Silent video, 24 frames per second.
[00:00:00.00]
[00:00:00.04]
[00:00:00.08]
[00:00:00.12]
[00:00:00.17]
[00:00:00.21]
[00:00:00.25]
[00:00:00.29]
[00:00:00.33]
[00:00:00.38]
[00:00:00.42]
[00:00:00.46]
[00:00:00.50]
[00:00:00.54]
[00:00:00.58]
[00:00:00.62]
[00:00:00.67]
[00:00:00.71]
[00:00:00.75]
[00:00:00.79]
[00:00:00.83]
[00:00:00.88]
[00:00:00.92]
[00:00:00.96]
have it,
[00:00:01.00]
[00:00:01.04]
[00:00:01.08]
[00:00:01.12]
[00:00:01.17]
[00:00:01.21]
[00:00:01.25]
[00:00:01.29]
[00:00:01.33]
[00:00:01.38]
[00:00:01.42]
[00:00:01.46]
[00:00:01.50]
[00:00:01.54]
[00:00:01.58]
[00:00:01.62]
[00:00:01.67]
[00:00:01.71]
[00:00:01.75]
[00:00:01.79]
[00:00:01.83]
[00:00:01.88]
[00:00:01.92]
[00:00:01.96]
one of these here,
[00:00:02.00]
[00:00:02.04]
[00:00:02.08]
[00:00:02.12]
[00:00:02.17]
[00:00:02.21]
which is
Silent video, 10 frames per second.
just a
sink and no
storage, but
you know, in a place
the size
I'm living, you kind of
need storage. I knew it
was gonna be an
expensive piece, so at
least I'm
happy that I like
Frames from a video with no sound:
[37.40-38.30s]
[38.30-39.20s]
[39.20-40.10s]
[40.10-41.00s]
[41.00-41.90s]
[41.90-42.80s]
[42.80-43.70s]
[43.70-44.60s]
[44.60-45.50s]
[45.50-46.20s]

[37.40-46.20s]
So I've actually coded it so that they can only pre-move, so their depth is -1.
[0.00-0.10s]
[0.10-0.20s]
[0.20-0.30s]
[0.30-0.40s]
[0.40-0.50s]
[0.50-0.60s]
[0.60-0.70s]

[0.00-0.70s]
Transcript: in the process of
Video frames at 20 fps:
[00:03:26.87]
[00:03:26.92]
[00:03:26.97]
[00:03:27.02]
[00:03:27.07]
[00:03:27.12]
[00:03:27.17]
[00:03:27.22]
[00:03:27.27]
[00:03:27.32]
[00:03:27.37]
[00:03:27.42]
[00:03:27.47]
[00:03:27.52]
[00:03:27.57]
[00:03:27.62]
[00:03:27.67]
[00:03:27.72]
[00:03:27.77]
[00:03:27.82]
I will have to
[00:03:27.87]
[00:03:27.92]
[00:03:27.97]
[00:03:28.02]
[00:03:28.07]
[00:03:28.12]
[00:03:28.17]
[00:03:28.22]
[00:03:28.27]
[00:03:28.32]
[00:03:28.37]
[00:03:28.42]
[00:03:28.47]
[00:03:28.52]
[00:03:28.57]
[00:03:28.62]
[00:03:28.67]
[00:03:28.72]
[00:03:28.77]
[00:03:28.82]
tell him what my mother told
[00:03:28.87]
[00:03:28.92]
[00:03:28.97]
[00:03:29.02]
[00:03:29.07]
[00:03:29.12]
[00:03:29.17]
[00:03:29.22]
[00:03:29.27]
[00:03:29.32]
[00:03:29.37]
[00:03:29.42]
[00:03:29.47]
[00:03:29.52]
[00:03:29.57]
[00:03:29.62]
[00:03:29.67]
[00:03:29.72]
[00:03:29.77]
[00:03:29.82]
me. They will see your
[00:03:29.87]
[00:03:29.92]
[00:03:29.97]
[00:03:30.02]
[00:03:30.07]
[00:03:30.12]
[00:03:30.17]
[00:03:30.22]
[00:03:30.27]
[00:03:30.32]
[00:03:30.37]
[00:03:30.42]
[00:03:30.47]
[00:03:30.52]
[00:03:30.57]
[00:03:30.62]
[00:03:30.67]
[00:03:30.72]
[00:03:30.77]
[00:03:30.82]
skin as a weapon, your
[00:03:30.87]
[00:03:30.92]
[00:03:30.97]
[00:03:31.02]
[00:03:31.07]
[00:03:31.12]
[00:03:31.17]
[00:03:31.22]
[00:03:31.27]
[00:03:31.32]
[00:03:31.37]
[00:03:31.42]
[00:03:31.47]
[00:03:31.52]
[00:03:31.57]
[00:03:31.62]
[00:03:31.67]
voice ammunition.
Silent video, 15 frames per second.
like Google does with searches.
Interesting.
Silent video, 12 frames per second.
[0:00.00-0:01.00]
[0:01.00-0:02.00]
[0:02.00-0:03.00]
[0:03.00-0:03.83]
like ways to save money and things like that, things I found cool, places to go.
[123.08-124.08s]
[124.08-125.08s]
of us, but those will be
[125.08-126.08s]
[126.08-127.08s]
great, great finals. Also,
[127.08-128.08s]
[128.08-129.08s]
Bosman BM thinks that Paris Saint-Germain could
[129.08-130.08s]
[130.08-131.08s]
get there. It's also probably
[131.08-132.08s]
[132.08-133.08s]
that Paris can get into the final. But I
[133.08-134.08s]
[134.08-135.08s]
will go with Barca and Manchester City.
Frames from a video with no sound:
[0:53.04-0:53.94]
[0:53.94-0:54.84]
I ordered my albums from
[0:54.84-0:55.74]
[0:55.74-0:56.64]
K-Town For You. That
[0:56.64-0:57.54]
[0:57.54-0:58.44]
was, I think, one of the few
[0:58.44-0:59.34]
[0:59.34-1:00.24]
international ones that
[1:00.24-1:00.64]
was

#####

Return only the lines between the one holding "Video frames at" and the one holding "[00:03:28.92]", inclusive, exactly as they appear above.

> [ANSWER SPACE]
Video frames at 20 fps:
[00:03:26.87]
[00:03:26.92]
[00:03:26.97]
[00:03:27.02]
[00:03:27.07]
[00:03:27.12]
[00:03:27.17]
[00:03:27.22]
[00:03:27.27]
[00:03:27.32]
[00:03:27.37]
[00:03:27.42]
[00:03:27.47]
[00:03:27.52]
[00:03:27.57]
[00:03:27.62]
[00:03:27.67]
[00:03:27.72]
[00:03:27.77]
[00:03:27.82]
I will have to
[00:03:27.87]
[00:03:27.92]
[00:03:27.97]
[00:03:28.02]
[00:03:28.07]
[00:03:28.12]
[00:03:28.17]
[00:03:28.22]
[00:03:28.27]
[00:03:28.32]
[00:03:28.37]
[00:03:28.42]
[00:03:28.47]
[00:03:28.52]
[00:03:28.57]
[00:03:28.62]
[00:03:28.67]
[00:03:28.72]
[00:03:28.77]
[00:03:28.82]
tell him what my mother told
[00:03:28.87]
[00:03:28.92]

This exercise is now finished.